Garnett easy MVP choice

? I’m one of about 100 voters on the NBA’s annual awards for excellence over the course of an 82-game season that everyone will tell us means nothing when the playoffs start Saturday.

Kevin Garnett is this season’s MVP. That will be my vote, but if the Minneapolis Star-Tribune wants a scoop, they can report: “Kevin Garnett will be the 2003-04 NBA Most Valuable Player, according to sources …”

You can count on this one. Tim Duncan has missed a bunch of games and is down in scoring and rebounding, if only barely. And who else is there, really?

Shaquille O’Neal and Kobe Bryant each have missed more than a dozen games and their statistics are down. Pacers coach Rick Carlisle called all the voters and asked them to select Jermaine O’Neal, though I have the feeling if Carlisle were coaching the Bulls, I would get a call to vote for Eddy Curry.

Peja Stojakovic? Heck, the league’s top two scorers, Tracy McGrady and Allen Iverson, quit on their teams and took the rest of the season off.

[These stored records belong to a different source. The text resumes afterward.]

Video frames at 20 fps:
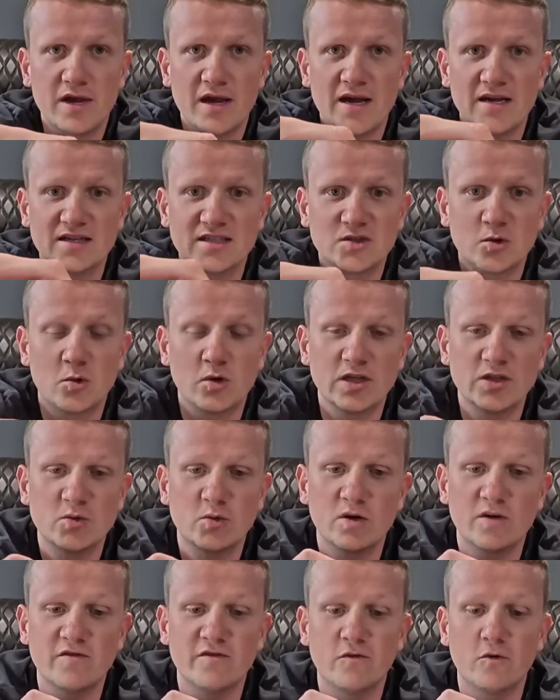It has
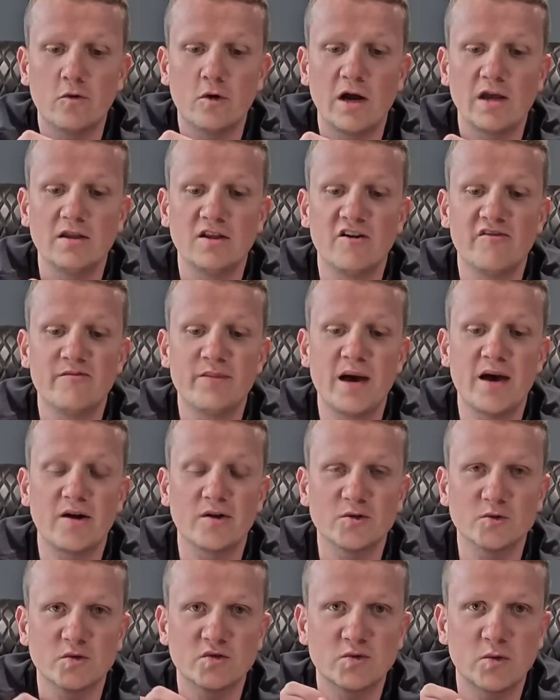2024. I love
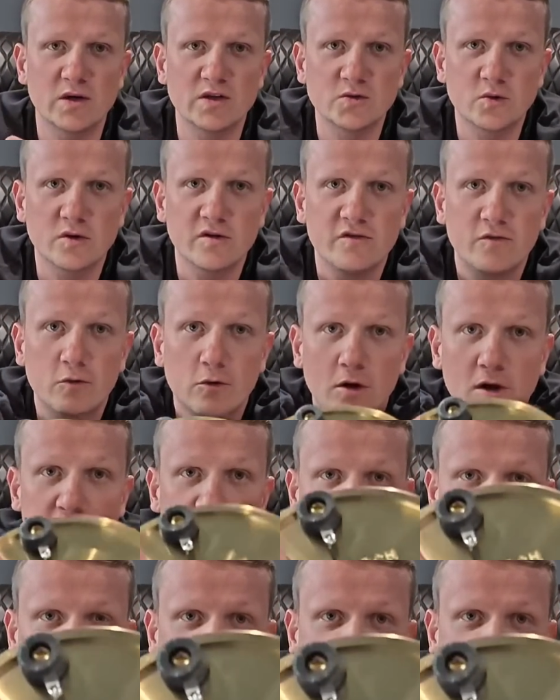paddles with 2024 on it.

This should be a landslide for Garnett, who has been excellent and consistent with his team leading the league’s best division. And looking back at last season, perhaps we’re all feeling a little guilty he didn’t get it then given the Timberwolves won 51 games with that team.

So, the envelopes please:

MVP: Garnett, Minnesota Timberwolves.

Coach of the Year: Jerry Sloan, Utah Jazz. Everyone’s saying this one is so hard with Hubie Brown’s Memphis Grizzlies winning more than 50 games, Stan Van Gundy reviving the Miami Heat, Terry Porter guiding the surprising Milwaukee Bucks, the usually overlooked Flip Saunders in Minnesota and Jeff Bzdelik pushing a recovery in Denver. The mistake everyone’s making is thinking the Jazz is the team that’s made the playoffs the last 20 years and the Grizzlies are the team that never has made the playoffs. Look at the rosters.

Rookie of the Year: LeBron James, Cleveland Cavaliers. This shouldn’t even be a debate. No one has come into the league with so far to fall who has stood up so well. Denver’s Carmelo Anthony played in relative anonymity in comparison, and that’s much easier. With Miami’s Dwyane Wade, Toronto’s Chris Bosh and the Bulls’ Kirk Hinrich, it’s a great rookie class.

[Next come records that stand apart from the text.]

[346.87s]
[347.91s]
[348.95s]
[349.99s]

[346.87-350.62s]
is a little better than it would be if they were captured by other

Defensive Player of the Year: Ron Artest, Indiana Pacers. Probably in large part because he is a little wacky. Artest doesn’t know you don’t have to play defense right after the jump ball in the NBA. He’s a relentless defender, probably not technically as good as San Antonio’s Bruce Bowen, but more bothersome because he’s stronger.

Most Improved Player: Brian Cardinal, Golden State Warriors. This is a statement, though probably a wasted vote. The favorites are Portland’s Zach Randolph, who still acts like a bit of a jerk, and Cleveland’s Carlos Boozer, who was pretty good last season even though he was overlooked in the draft.

Sixth Man: Desmond Mason, Milwaukee Bucks. Perhaps if Iverson had come off the bench, but … Dallas’ Antawn Jamison, San Antonio’s Manu Ginobili and Indiana’s Al Harrington have been getting support. Mason and Sacramento’s Bobby Jackson are true sixth men, the energy guys who play both ends of the floor off the bench. Jackson has been injured too much.

All-NBA first team: Bryant, Jason Kidd, Garnett, Duncan, Shaquille O’Neal. Second team: Michael Redd, Sam Cassell, Jermaine O’Neal, Stojakovic, Ben Wallace. Third Team: James, Steve Nash, Lamar Odom, Andrei Kirilenko, Yao Ming.